In urging its other point, appellant states:

“On September 6, 1927, the Board of Supervisors of the County of Los Angeles levied a tax upon all real, secured personal, and unsecured personal property in the Compton Union High School District, including the subject property, for the maintenance of the Compton Union High School District . . .; also levied a tax for the purpose of making payments upon certain school bonds, including those of the Compton Union High School District . . .;
“Subsequently, the Assessment Roll was made up by the Office of the Assessor of Los Angeles County, and the figures representing extensions of the items set up on the Assessment Roll were filled in by the Office of the Auditor of Los Angeles County. In making up the roll the Assessor showed opposite the printed words ‘School List.’ the rubber stamped words ‘ Compton City.’ . . . This is the only reference on the roll to any school district. There is no reference on the roll whatsoever to the Compton Union High School District, for the maintenance of which a tax was levied as stated hereinabove.
“. . . The law in effect during the entire years 1927 and 1928 included Political Code Section 3650, Subdivision 11 [Stats. 1927, p. 400] (which later became subdivision 12 [Stats. 1929, p. 129]), which provided that among other things the assessment book must show: ‘The school, road, and other revenue districts in which each piece of property assessed is situated.’ ” It appears from appellant’s brief that the Compton City School District is an elementary school district, the territory of which, with certain surrounding territory, is included in the Compton Union High School District.
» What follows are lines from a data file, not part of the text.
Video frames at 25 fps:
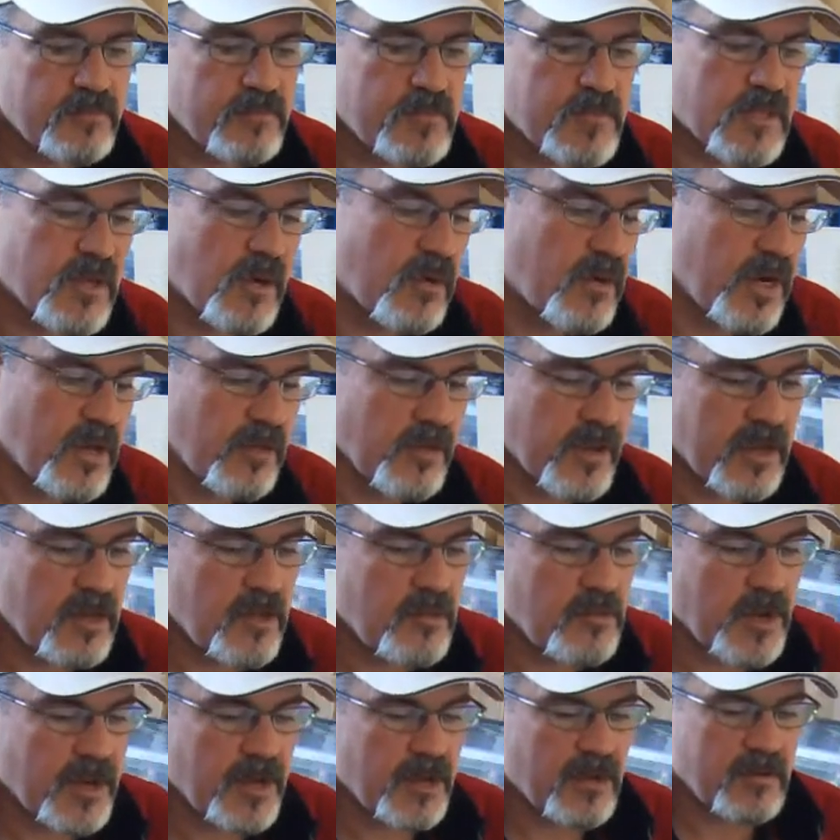So anyway, you
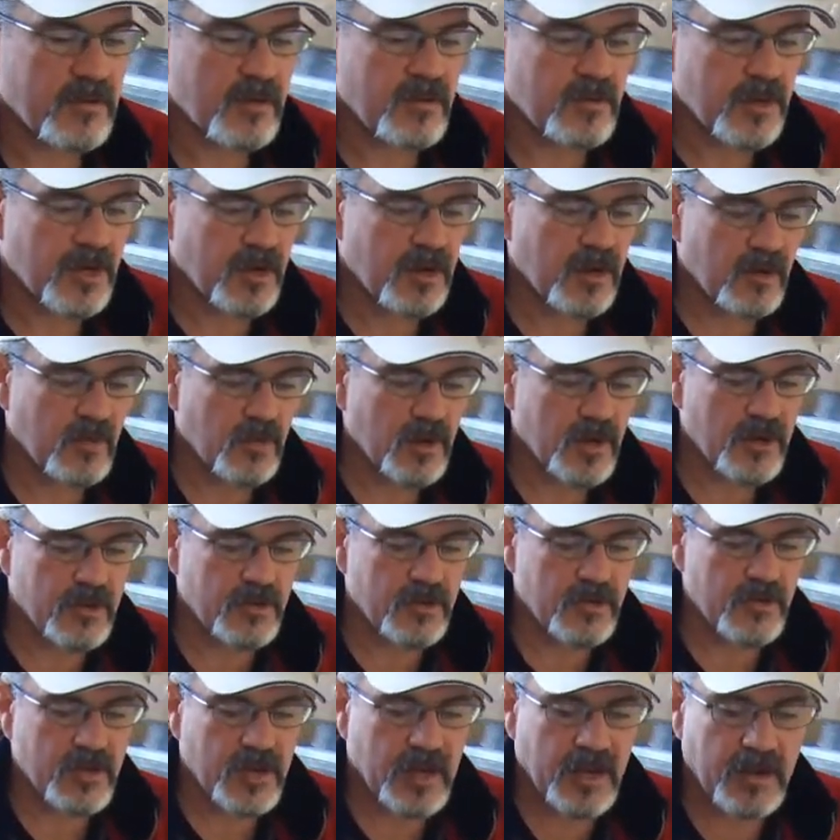might not want to
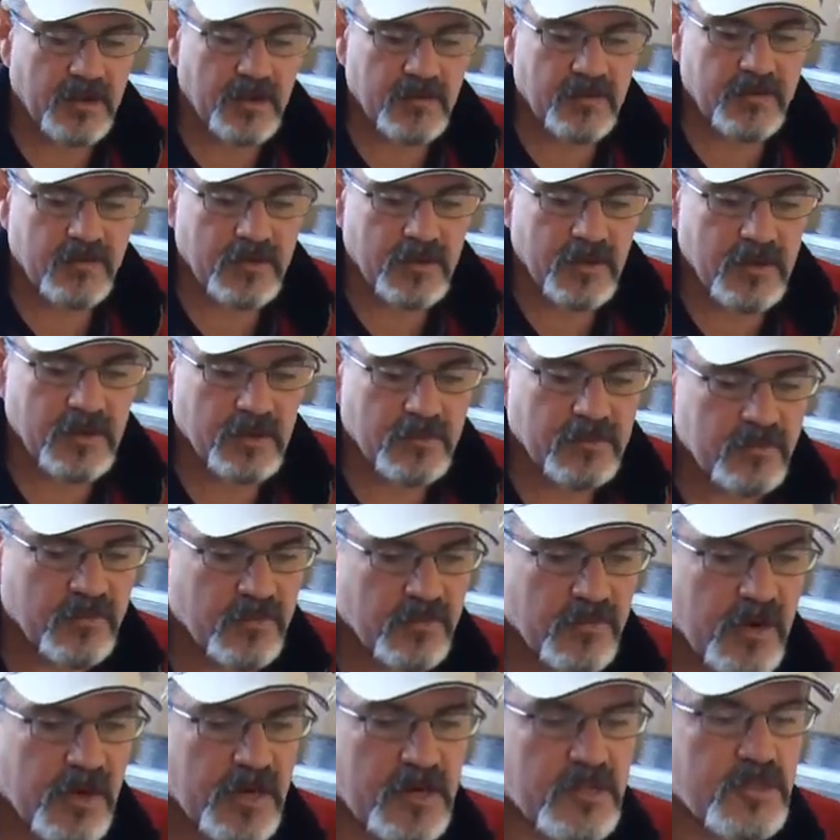do that for
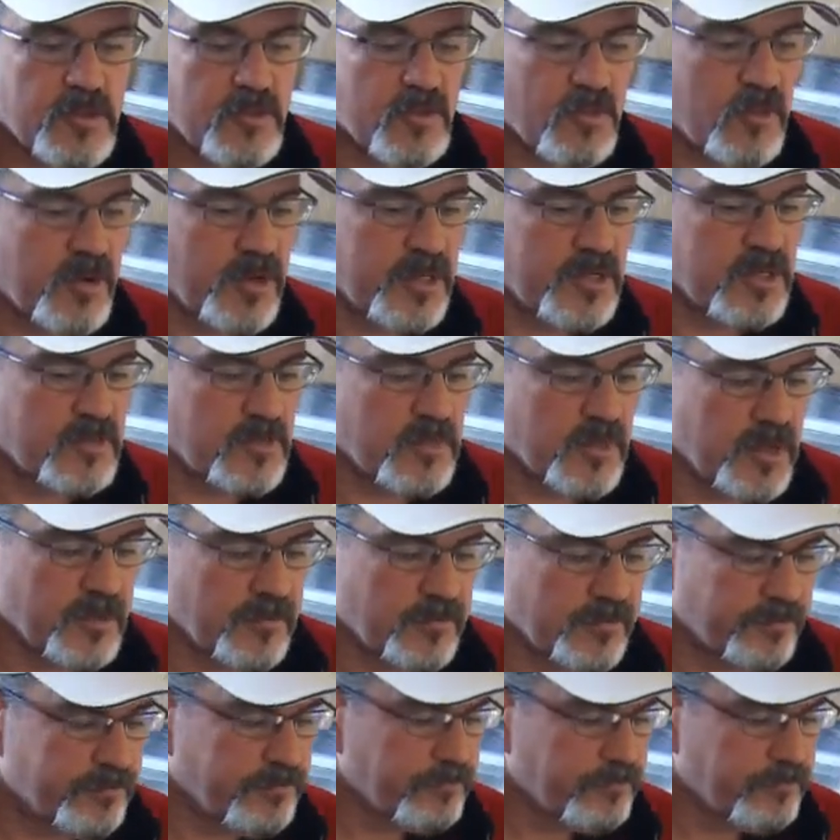extra points, but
If the statement on the assessment roll meant only that the property was in the Compton City School District, it would necessarily mean that it was also within the Compton Union High School District and would thus meet the specific objection which appellant makes. It is not contended that the description was inadequate for any other reason. Undoubtedly it would have been competent for the Legislature to provide for an assessment roll which would describe the property, assessed in any manner that would show it to be within the district covered by the levy which was the foundation of the assessment. The tax was levied upon the lands situated in the high school district and for the benefit of the district; there was also a description of the property which was sufficient to show that it was within the high school district for which the tax had been levied. Under those circumstances an irregularity consisting of a failure to comply with any legal requirement for a more specific description would be subject to correction by a validating act. The construction heretofore given to the 1943 act in the cases cited is broad enough to encompass such irregularities as the one here claimed in the description of the property upon the assessment roll.

Another act was passed by the 1945 Legislature which follows the 1943 act, but includes in its validating provisions, in addition to state, county, city and district agencies, acts and proceedings of each “revenue district.” And it defines “revenue district” as including “every city and district for which the county officers assess property and collect taxes or assessments.” [Stats. 1945, eh. 1134, Deering’s Gen. Laws, Act 8443a.] If there be any question as to the applicability of the former act, there can be none as to the latter. If the description of the property as originally entered on the assessment rolls was insufficient, the error has been cured by the validating acts.

The judgment is affirmed.

Desmond, P. J., and Wood (Parker), J., concurred.